EmmyMiao87 edited a comment on issue #4370:
URL: 
https://github.com/apache/incubator-doris/issues/4370#issuecomment-684818724


   # New Feature
   
   ## Query spill to disk
   
   Doris supports query spill to disk in sorting and window functions. When the 
`enable_spilling` is true and memory limit is reached, the query will spill to 
disk so as to avoid the problem of unable to query due to memory bottleneck. 
The 0.13 version supports spill in sort and window function.
   
   [#3820] [#4151] [#4152]
   
   ## Support `bitmap_union`, `hll_union` and `count` in materialized view
   
   Materialized view supports richer aggregate functions: `bitmap_union`, 
`hll_union` and `count`. In the Order scenario, user needs to analyze the 
number of orders in different dimensions by count. Also the pre-calculation of 
bitmap and hll function can be performed for some deduplication analysis 
scenarios such as analyzing PV and UV data in website traffic. Doris can 
automatically match the user's query to an optimal materialized view to speed 
up the query. 
   
   [#3651] [#3677] [#3705] [#3873] [#4014] [#3677]
   
   ## Spark load
   
   Spark load implements the preprocessing of imported data through external 
Spark resources, improves the import performance of Doris large data volume and 
saves Doris cluster computing resources. It is mainly used for scenarios where 
a large amount of data is imported into Doris during the initial migration.
   
   [#3418] [#3712] [#3715] [#3716]
   
   ## Support load json-data into Doris by RoutineLoad or StreamLoad
   
   RoutineLoad and StreamLoad support a new data format: json.

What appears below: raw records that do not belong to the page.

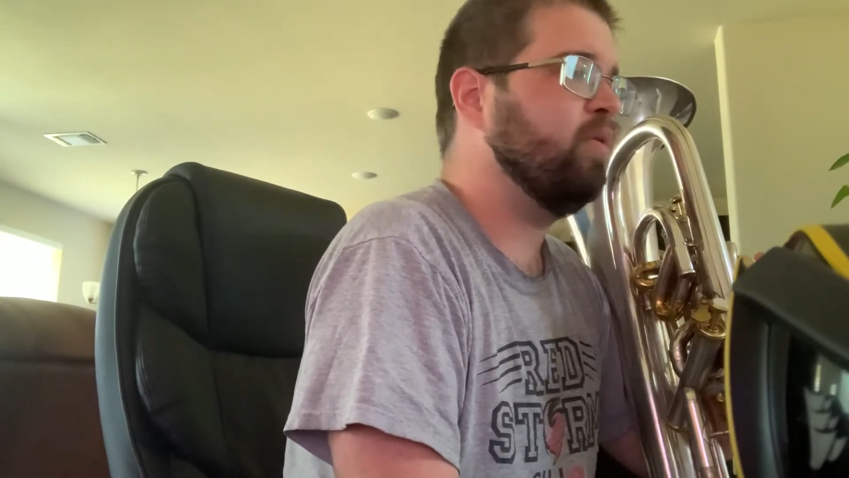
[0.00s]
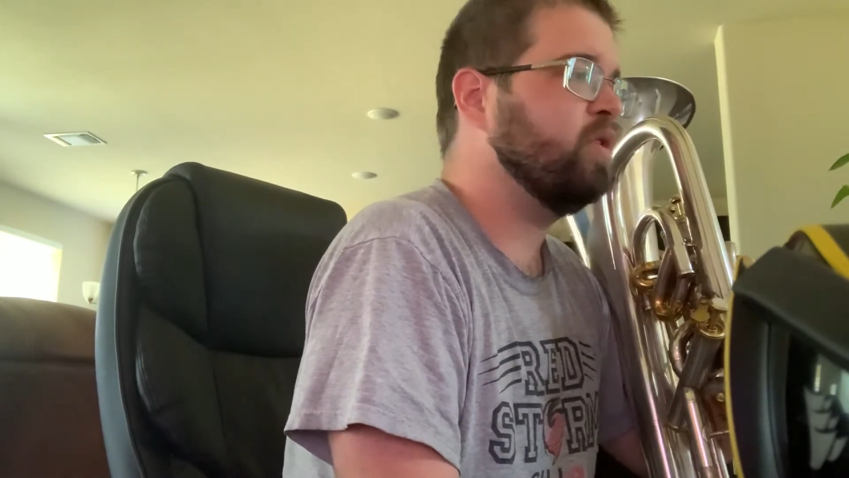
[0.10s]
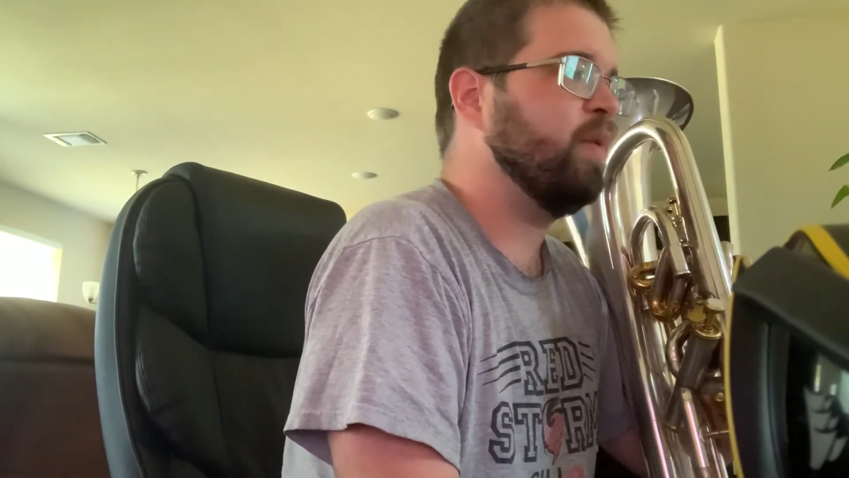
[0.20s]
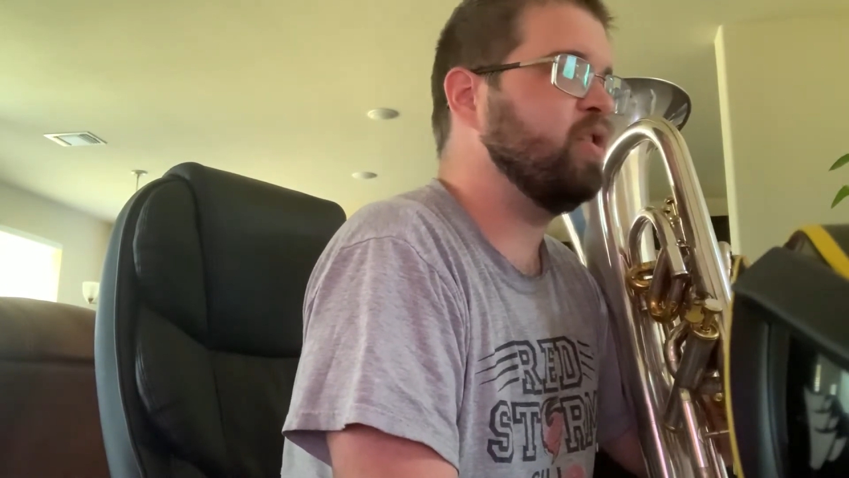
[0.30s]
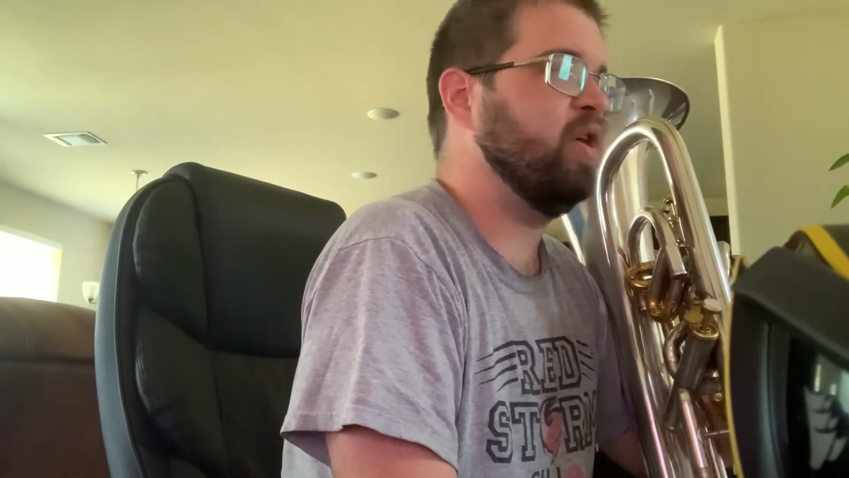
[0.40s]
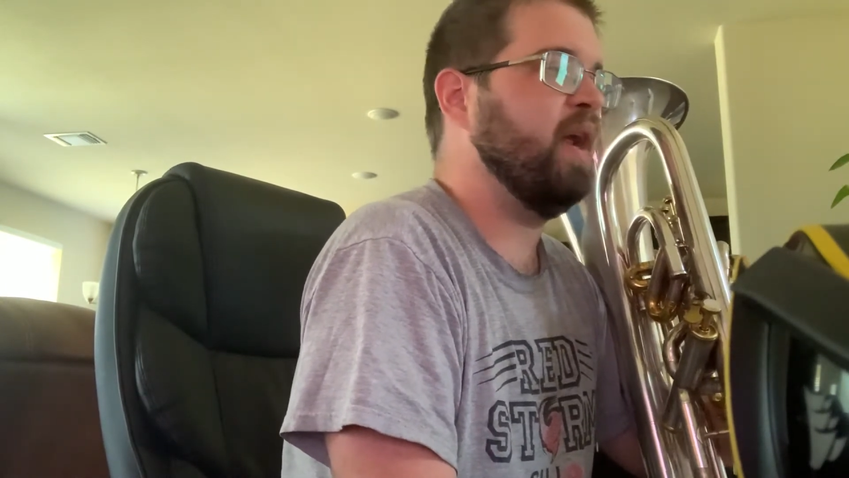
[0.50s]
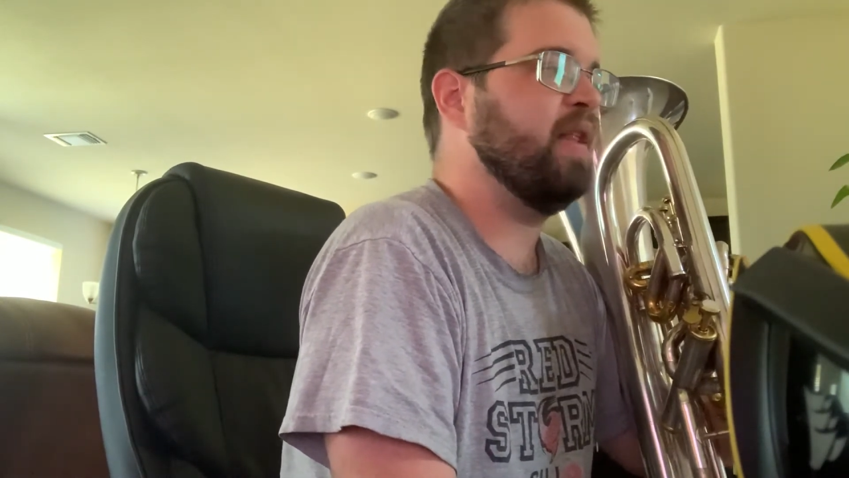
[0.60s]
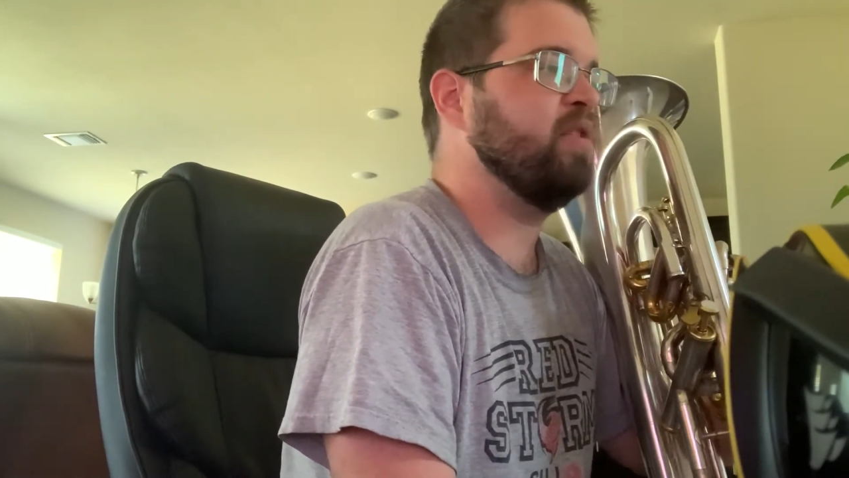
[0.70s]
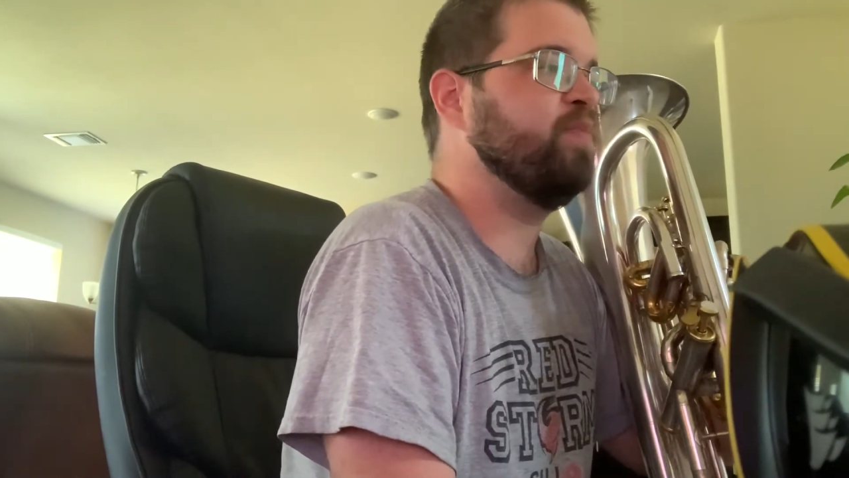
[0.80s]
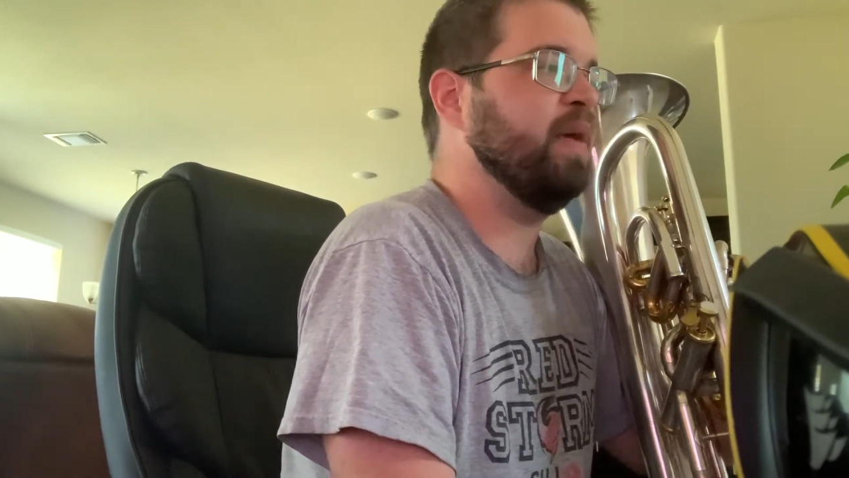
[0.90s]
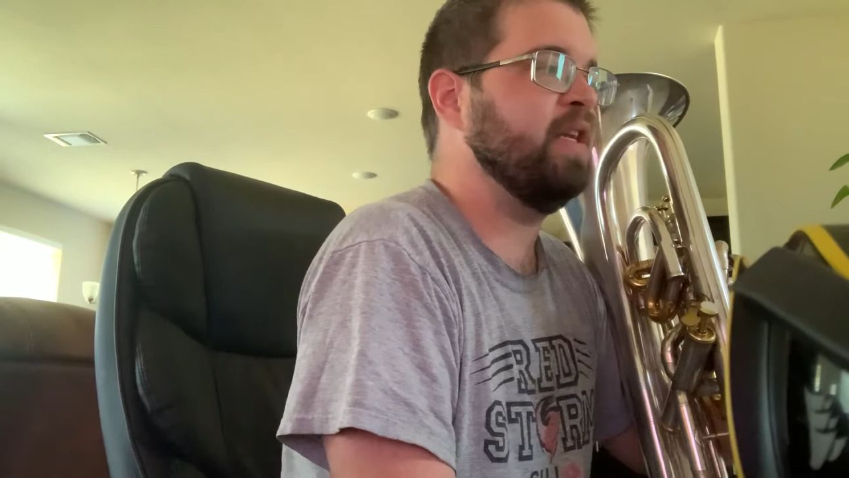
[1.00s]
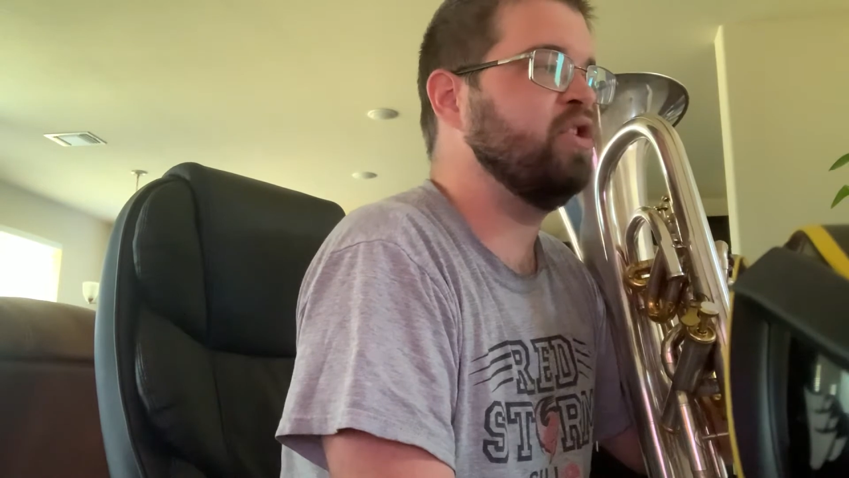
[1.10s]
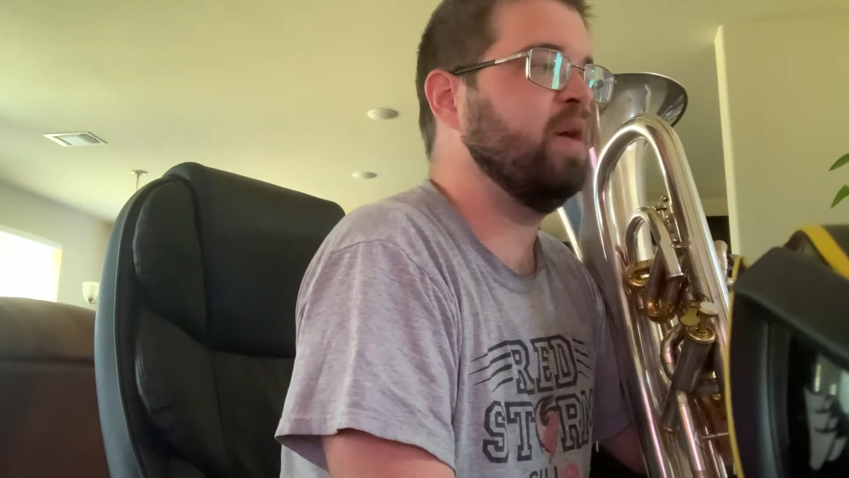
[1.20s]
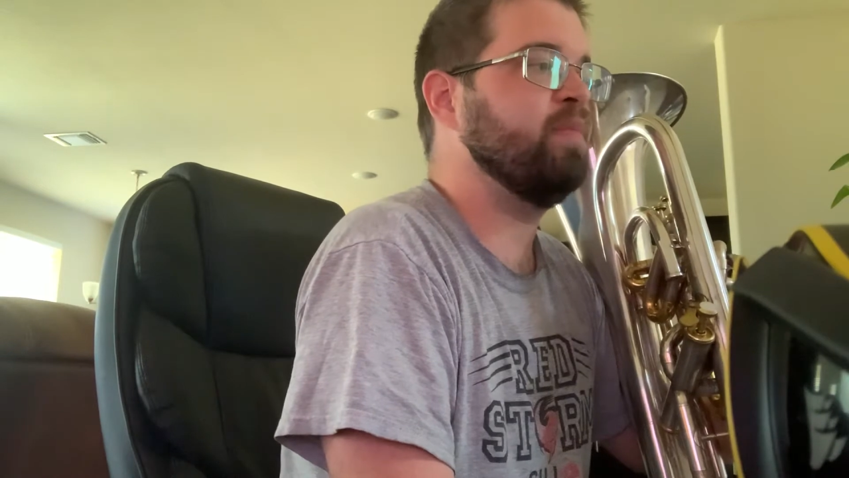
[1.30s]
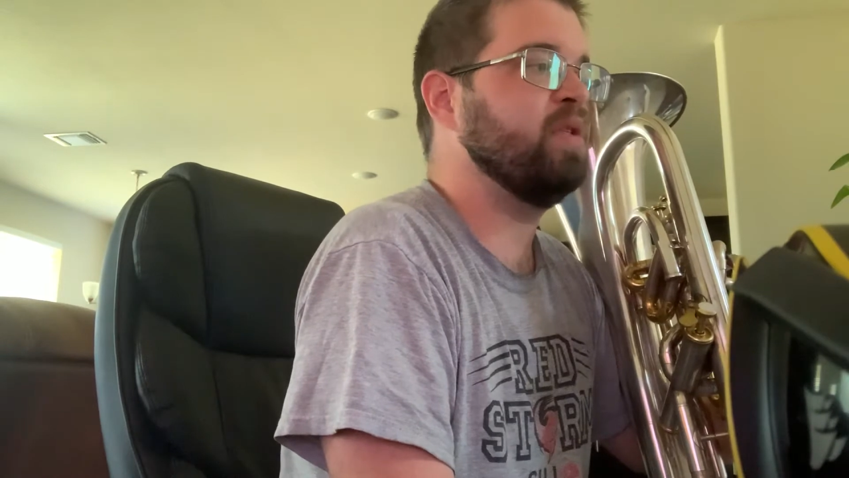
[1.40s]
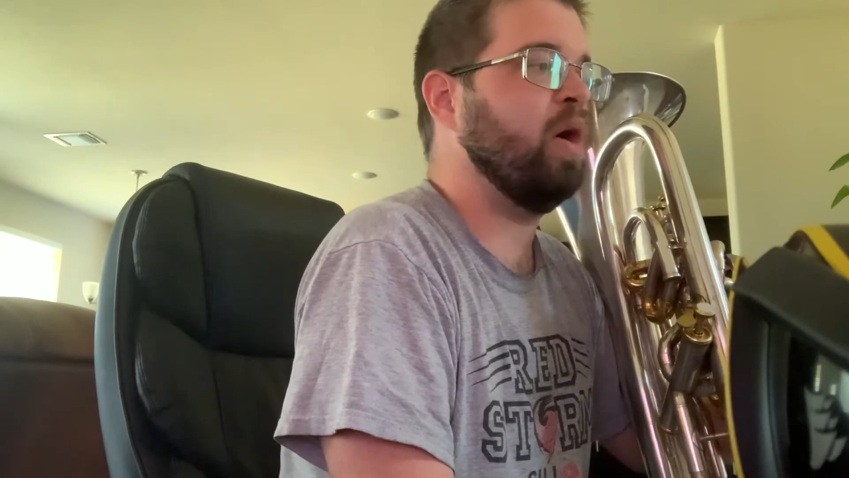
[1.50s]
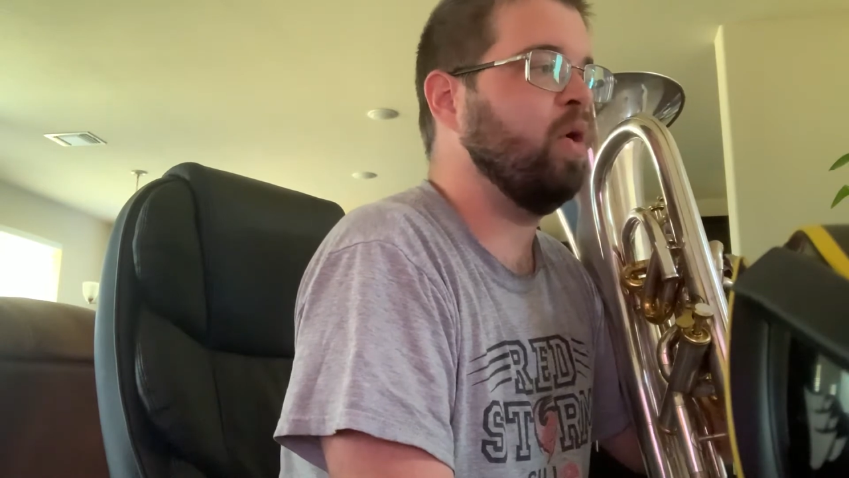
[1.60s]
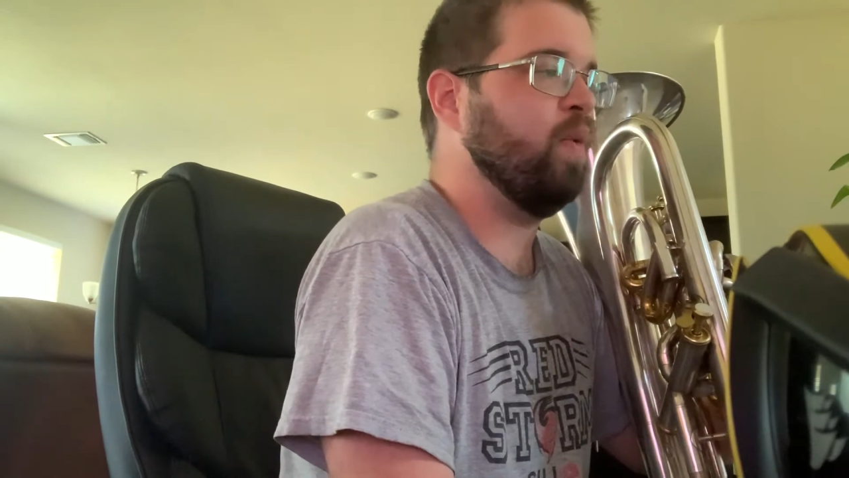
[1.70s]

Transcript: Just make sure you're getting those big jumps all the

The data in json 
format is finally imported into Doris through the transform rules in the load 
statement. This function is especially beneficial for log services whose 
original data format is json. Users no longer need to process the data into csv 
format in the outer layer.
   
   [#3553]
   
   ## Modify routine load
   
   The properties of routine load such as concurrency, Kafka consumption 
progress could be modify by `ALTER ROUTINE LOAD` stmt. Only jobs in the PAUSED 
state can be modified. After routine load is modified, the newly set properties 
will be used to plan the task when the task is scheduled again.
   
   [#4158]
   
   ## Support fetch `_id` from ES and create table with wildcard or aliase 
index of ES
   
   There is `_id` field from native ES document which is primary-key for ES 
index. This field could be fetch by Doris on ES. Also, Doris support create 
external table with `aliases` or `wildcard index` such as `log_*`. User can 
easily search all those index by using aliases and wildcards to match those 
indexes.
   
   [#3900] [#3968 
   ## Logstash Doris output plugin
   
   Logstash plugin is used to output data to Doris for logstash. Use the HTTP 
protocol to interact with the Doris FE Http interface
   Load data through Doris's stream load.
   
   [#3800]
   
   ## Support `SELECT INTO OUTFILE`
   
   Doris currently supports exporting query results to a third-party file 
system such as HDFS, S3, BOS. The grammar is referenced from the MySQL grammar 
manual. The export format is CSV. The export query results could be provide to 
other users to download or further processing by other systems. Especially good 
for this kind that the result reset is too large to through the MySQL protocol 
such as a large number of ids by `bitmap_to_string`.
   
   [#3584]
   
   ## Support in predicate in delete statement
   
   The delete statement supports conditions for IN or NOT IN predicate. Users 
can delete rows that meet different values through this function.
   
   [#4006]
   
   # Enhancement
   
   ## Compaction rules optimization
   
   This optimization updated the strategy for triggering compaction, a version 
merging strategy that compromises write amplification, space amplification, and 
read performance (it tends to merge files of adjacent sizes). When the number 
of the same version is the same, the number of merges is reduced and the total 
number of files is reduced.
   
   [#4212]  
   
   ## Simplify the delete process to make it fast
   
   The load checker of the rotation training during deletion is cancelled and 
replaced by txn callback, which will reduce the corresponding time of the 
delete command to the millisecond level. 
   
   [#3191]
   
   ## Support simple transitivity on join predicate pushdown 
   
   When the columns involved in the query filter predicate are consistent with 
the columns involved in the join condition, the filter predicate can conduct 
column transmission and also filter another table in the join, reducing the 
amount of data and achieving the effect of improving the query speed.
   
   [#3453]
   
   ## Non blocking OlapTableSink 
   
   In this optimization, the sending process and the adding row process are 
executed concurrently in `OlapTableSink`, and the load performance is always 
improved. After testing, 56G broker load, the origin ver will run for 4 hours, 
the multi-ver can halve the time.
   
   [#3143]
   
   ## Support txn management in db level and use ArrayDeque to improve txn task 
performance
   
   The transaction management part supports the division of db levels, and each 
db does not block each other, which improves the execution efficiency of 
transaction tasks
   
   [#3369]
   
   ## Improve the performance of query with IN predicate
   
   Add a new config `max_pushdown_conditions_per_column` to limit the number of 
conditions of a single column that can be pushed down to the storage engine. It 
is different from the previous configuration that controls the split scan key. 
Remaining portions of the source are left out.